The Department of Veterans Affairs announced on March 19 that it is issuing a strategic review of its Electronic Health Record Modernization program after a Feb. 2021 Government Accountability Office report recommended that the VA delay the program’s launch until existing issues are fixed or provided workarounds.
The VA’s EHRM program began over 10 years ago and has cost over $16B thus far. In the March 19 press release, VA Secretary Denis McDonough says the program “is essential in the delivery of lifetime, world-class health care for our veterans.”
The program is intended to consolidate several different recordkeeping measures into a single system that will enable efficient record access. Also, the Department of Defense intends to make its health records available to the VA’s system so servicemembers and VA health care workers can easily access records once they retire.
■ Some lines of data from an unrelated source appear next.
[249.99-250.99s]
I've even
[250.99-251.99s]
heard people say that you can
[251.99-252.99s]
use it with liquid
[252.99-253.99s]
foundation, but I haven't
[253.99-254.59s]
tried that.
Over the years, the program has faced several delays, mostly due to its ambitious and large-scale implementation. However, the system was successfully launched in Oct. 2020 in Spokane, WA without any major problems—but only after the launch was delayed twice: once for additional training, then again because of the COVID-19 pandemic.
Nevertheless, the February GAO report says that its investigation uncovered several potential causes for both system-wide and less critical failures that should be addressed before the VA launches the program in new locations.
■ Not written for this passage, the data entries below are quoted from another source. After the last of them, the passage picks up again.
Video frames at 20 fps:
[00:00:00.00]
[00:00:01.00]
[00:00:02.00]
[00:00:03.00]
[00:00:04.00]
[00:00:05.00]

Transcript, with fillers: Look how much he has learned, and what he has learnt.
The VA says that it does not currently expect to change the EHRM launch for its next site in Columbus, OH. However, if the 12-week strategic review it’s conducting discovers anything critical it may delay or alter the schedule for additional launch sites.
Currently, the EHRM program is supposed to roll out over a 10-year period ending in 2028. Neither the VA nor EHRM program leaders have released any kind of definitive schedule and it remains unclear when or if the program will launch in California.